Philosophically this is very natural extension of what we have done in the Library and the open library and its great research community for which this very building is designed. Some of you may know there is a philosophy behind this building and the famous ‘open library Cambridge’. In the 19th century and 20th century that was mostly about our open stack of books and we have quite a few of them, we are a little weighed down by them.

Our research data weighs less but it is just as significant and in the 21st century our support and our overriding philosophy is all about supporting open research and opening data as widely as possible. It is about sharing freely wherever it is appropriate to do so and there are many reasons why data isn’t open sometimes, and that is fine. What we are looking for is managing so we can make those choices appropriately, just as we have with the archive for many, many years.

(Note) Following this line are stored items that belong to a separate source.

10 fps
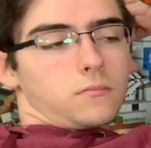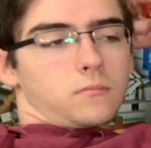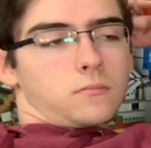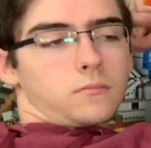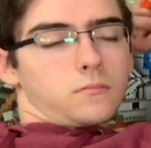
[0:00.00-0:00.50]

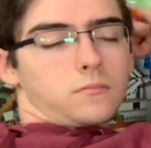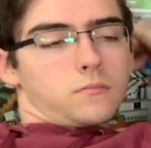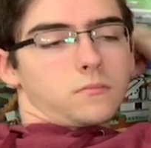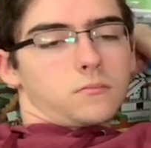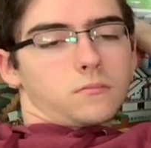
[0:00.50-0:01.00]

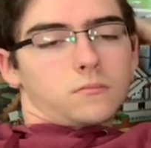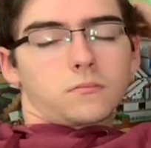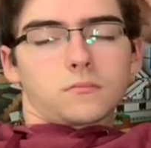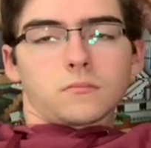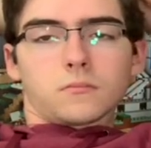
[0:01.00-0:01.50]

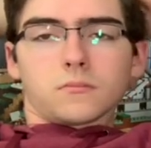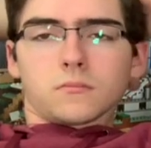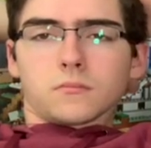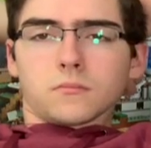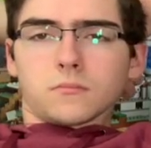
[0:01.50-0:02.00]
(not speaking)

So whilst as there is a fantastic achievement to mark tonight with those 1000 datasets it really is significant, we are really celebrating a deeper milestone with our research partners, our data champions, our colleagues in the research office and in the libraries across Cambridge, and that is about the changing role in research support and library research support in the digital age, and I think that is something we should be very proud of in terms of what we have achieved at Cambridge. I certainly am.

I am relatively new here at Cambridge. One of the things that was said to me when I was first appointed to the job was how lucky I was to be working at this University but also with the Office of Scholarly Communication in particular and that has proved to be absolutely true. I like to take this opportunity to note that achievement of 1000 datasets and to state very publicly that the Research Data Services and all who sail in her are at the core of our mission in our research library. But also to thank you and the teams involved for your superb achievements. It really is something to be very proud of and I thank you.